En el momento del arribo de las ambulancias al lugar del accidente uno de los chicos argentinos había podido salir de los hierros retorcidos del taxi ileso y luchaba por ayudar a los otros tres a salir. El colombiano estaba inconciente.

Cuando Cesar -el colombiano- despertó, estaba en una camilla del Centro de Atención Intermedia del barrio Boedo, muy adormecido aún por el golpe y los analgésicos que a bien tuvo la enfermera en ponerle para cuando despertase. Habían pasado ya unas cuatro horas.

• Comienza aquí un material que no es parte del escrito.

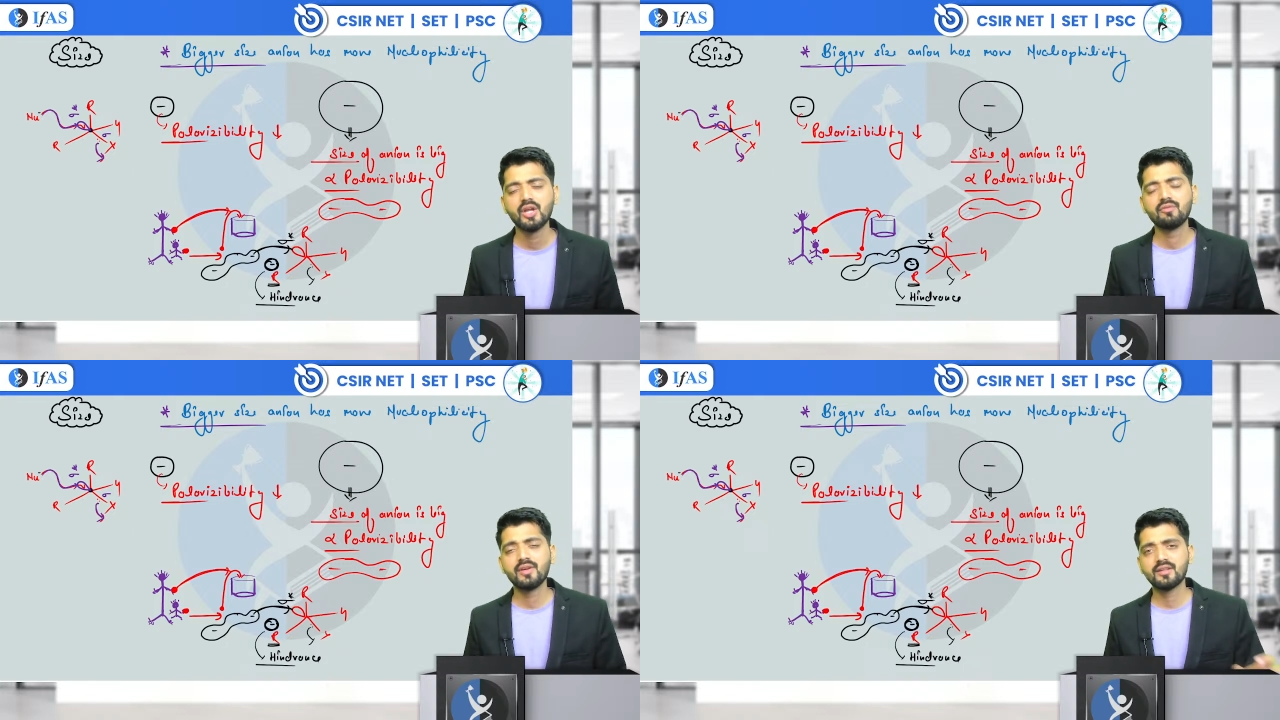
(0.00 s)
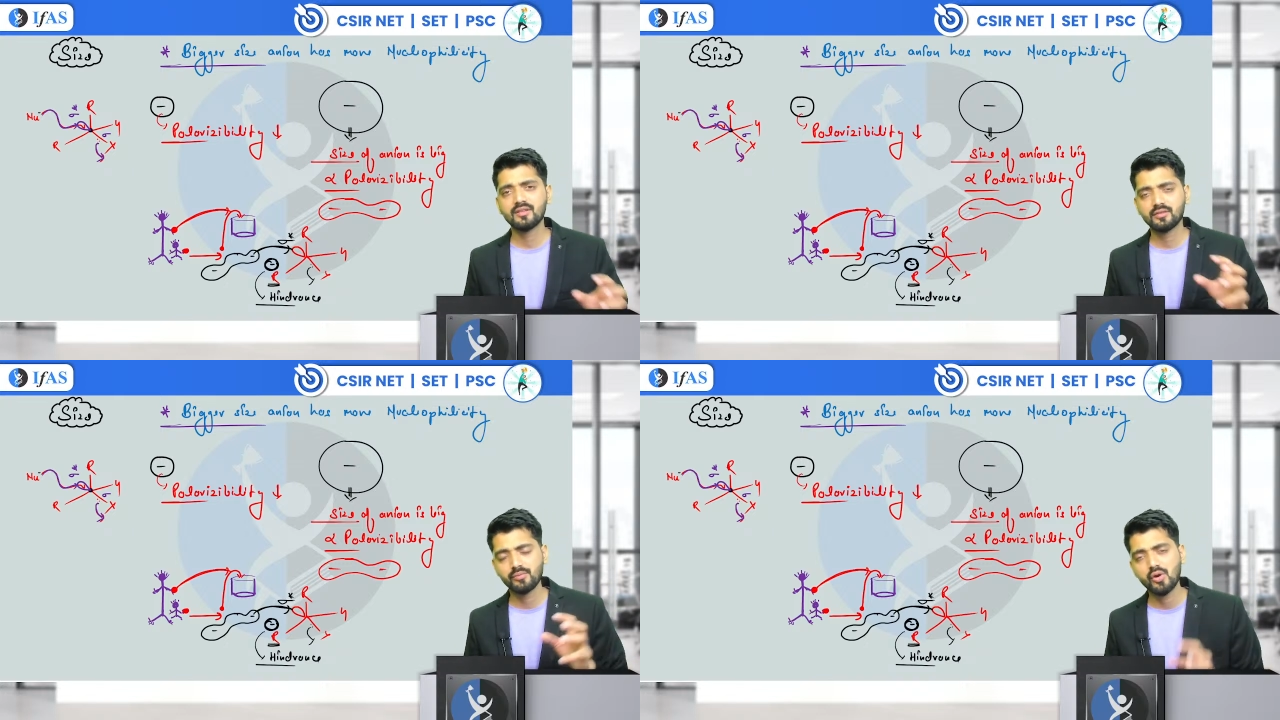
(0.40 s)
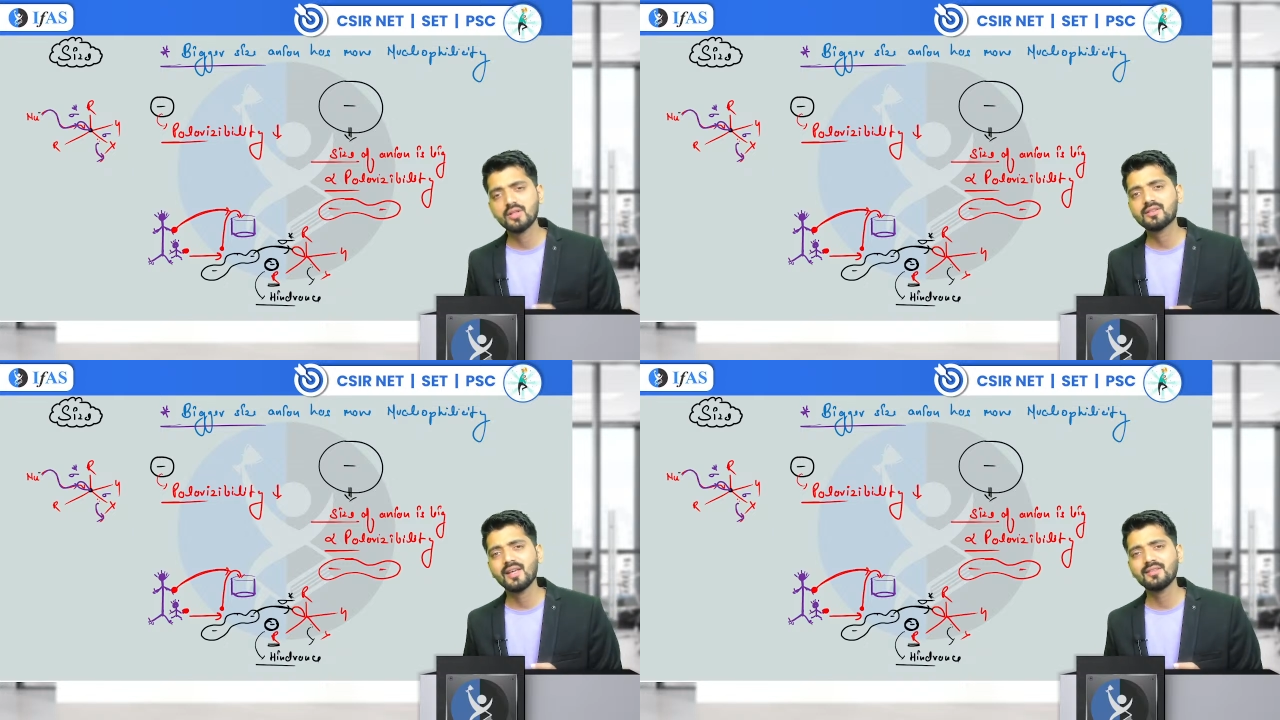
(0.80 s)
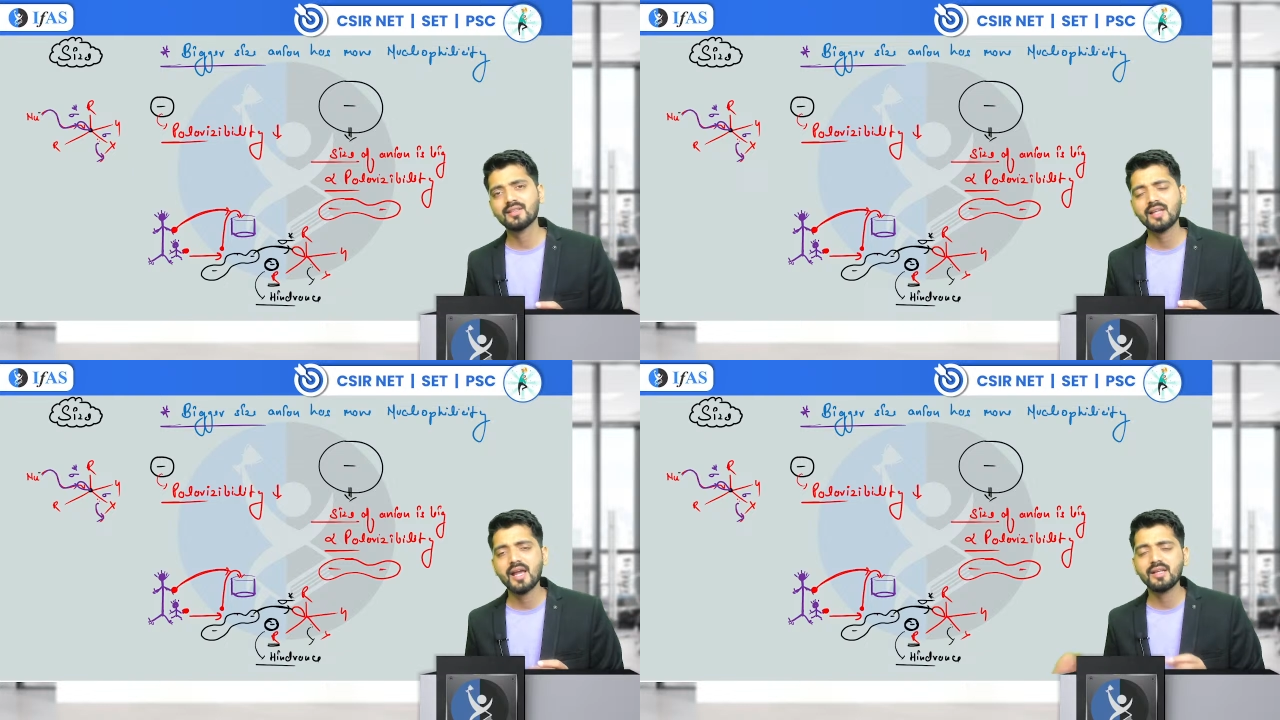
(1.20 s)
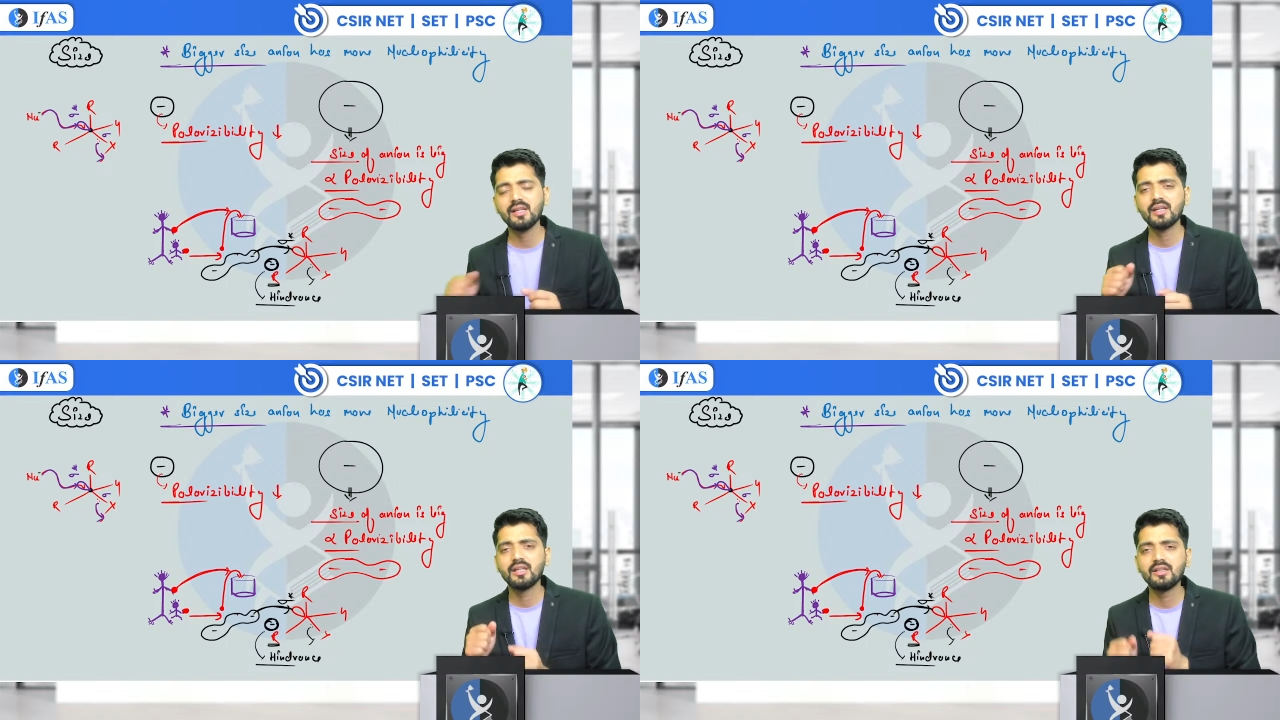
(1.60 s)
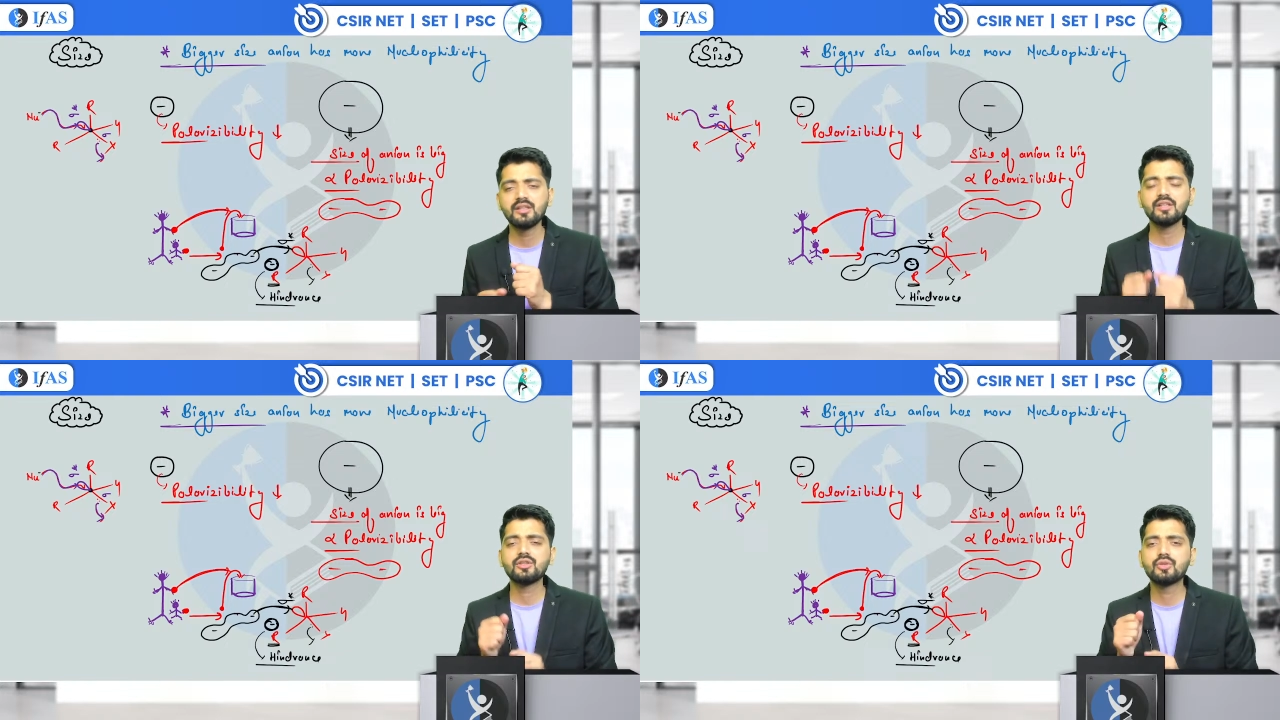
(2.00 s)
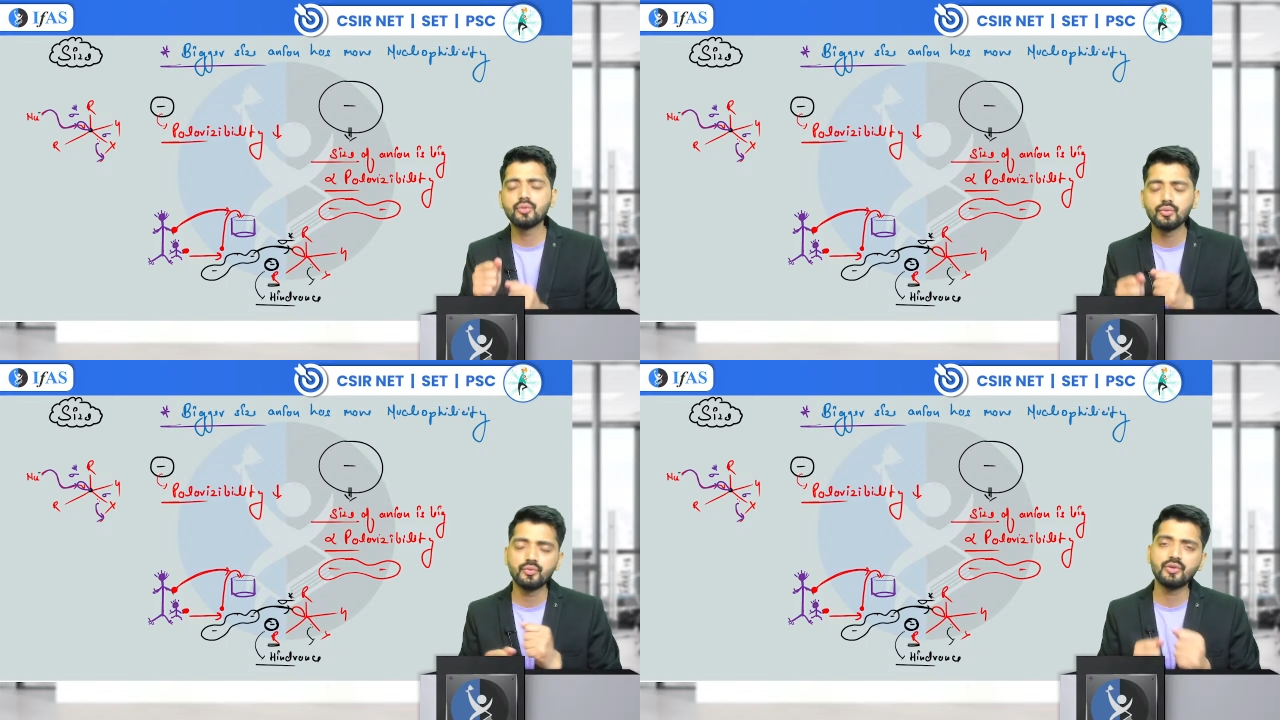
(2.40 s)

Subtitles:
Whereas a small size anion, he need to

Resultado: Pierna derecha fracturada. Contusión no muy severa en el cráneo, pero que requeriría un par de semanas de observación (ese misterio con el monitoreo constante de su golpe en la cabeza confundió y asustó a Cesar, y lo tuvo bastante estresado un buen tiempo). Muñeca izquierda con múltiples contusiones de orden menor (nadie se explica por qué la izquierda y no la derecha si el golpe llegó por ese lado).

La enfermera Fiorella pareció extrañamente atraída por el malogrado Cesar. Este no opuso demasiada resistencia a sus embates de deseo. Para cuando Cesar abandonó el hospital y volvió a Colombia, Fiorella lloró un poco a solas, pero salió de nuevo al mundo después de unas buenas dosis de diacepan.